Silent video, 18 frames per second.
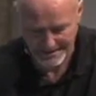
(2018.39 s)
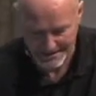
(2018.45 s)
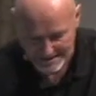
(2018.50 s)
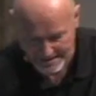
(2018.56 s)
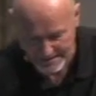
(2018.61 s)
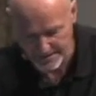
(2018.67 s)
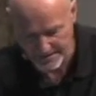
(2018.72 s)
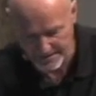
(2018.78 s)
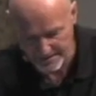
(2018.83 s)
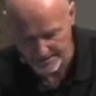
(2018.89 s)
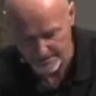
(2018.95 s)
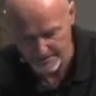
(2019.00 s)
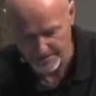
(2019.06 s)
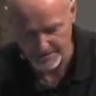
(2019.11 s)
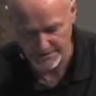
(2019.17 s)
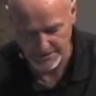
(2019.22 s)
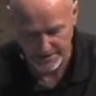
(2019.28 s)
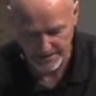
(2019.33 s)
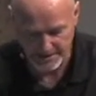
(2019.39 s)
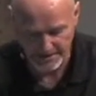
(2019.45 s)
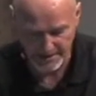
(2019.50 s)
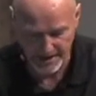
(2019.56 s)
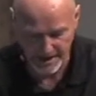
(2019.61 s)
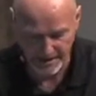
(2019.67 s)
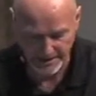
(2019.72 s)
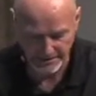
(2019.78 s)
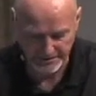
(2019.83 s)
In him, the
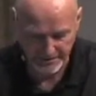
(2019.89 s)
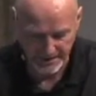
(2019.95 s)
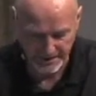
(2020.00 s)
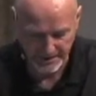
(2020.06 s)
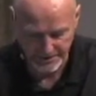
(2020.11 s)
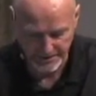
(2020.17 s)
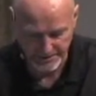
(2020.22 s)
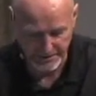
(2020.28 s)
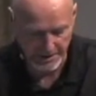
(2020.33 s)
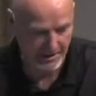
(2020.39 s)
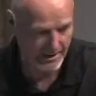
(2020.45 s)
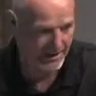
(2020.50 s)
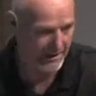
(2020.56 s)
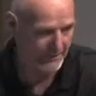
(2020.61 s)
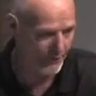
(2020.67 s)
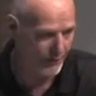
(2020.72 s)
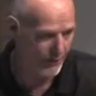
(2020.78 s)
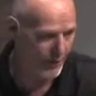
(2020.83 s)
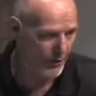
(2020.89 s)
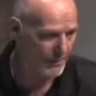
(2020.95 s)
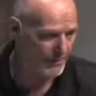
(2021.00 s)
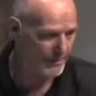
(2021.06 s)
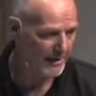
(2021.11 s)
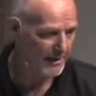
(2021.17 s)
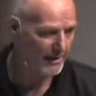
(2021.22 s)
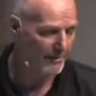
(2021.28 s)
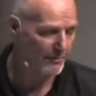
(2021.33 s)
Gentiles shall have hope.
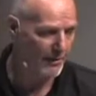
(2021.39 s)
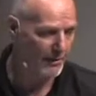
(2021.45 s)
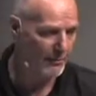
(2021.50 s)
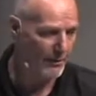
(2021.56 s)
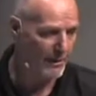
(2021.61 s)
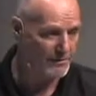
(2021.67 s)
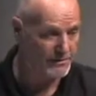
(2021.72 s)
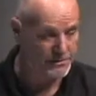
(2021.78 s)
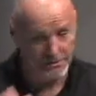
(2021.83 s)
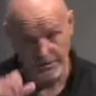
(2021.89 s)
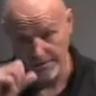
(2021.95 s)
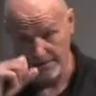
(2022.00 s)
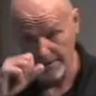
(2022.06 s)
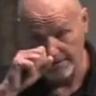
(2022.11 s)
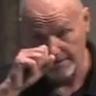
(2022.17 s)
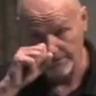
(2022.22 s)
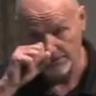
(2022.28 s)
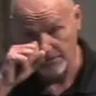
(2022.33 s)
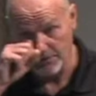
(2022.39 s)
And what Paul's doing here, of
------------------------------
## Exercise details:
Copy out the material above in full and exactly; its pictures are not to appear.

## Solution for this task:
Silent video, 18 frames per second.
(2018.39 s)
(2018.45 s)
(2018.50 s)
(2018.56 s)
(2018.61 s)
(2018.67 s)
(2018.72 s)
(2018.78 s)
(2018.83 s)
(2018.89 s)
(2018.95 s)
(2019.00 s)
(2019.06 s)
(2019.11 s)
(2019.17 s)
(2019.22 s)
(2019.28 s)
(2019.33 s)
(2019.39 s)
(2019.45 s)
(2019.50 s)
(2019.56 s)
(2019.61 s)
(2019.67 s)
(2019.72 s)
(2019.78 s)
(2019.83 s)
In him, the
(2019.89 s)
(2019.95 s)
(2020.00 s)
(2020.06 s)
(2020.11 s)
(2020.17 s)
(2020.22 s)
(2020.28 s)
(2020.33 s)
(2020.39 s)
(2020.45 s)
(2020.50 s)
(2020.56 s)
(2020.61 s)
(2020.67 s)
(2020.72 s)
(2020.78 s)
(2020.83 s)
(2020.89 s)
(2020.95 s)
(2021.00 s)
(2021.06 s)
(2021.11 s)
(2021.17 s)
(2021.22 s)
(2021.28 s)
(2021.33 s)
Gentiles shall have hope.
(2021.39 s)
(2021.45 s)
(2021.50 s)
(2021.56 s)
(2021.61 s)
(2021.67 s)
(2021.72 s)
(2021.78 s)
(2021.83 s)
(2021.89 s)
(2021.95 s)
(2022.00 s)
(2022.06 s)
(2022.11 s)
(2022.17 s)
(2022.22 s)
(2022.28 s)
(2022.33 s)
(2022.39 s)
And what Paul's doing here, of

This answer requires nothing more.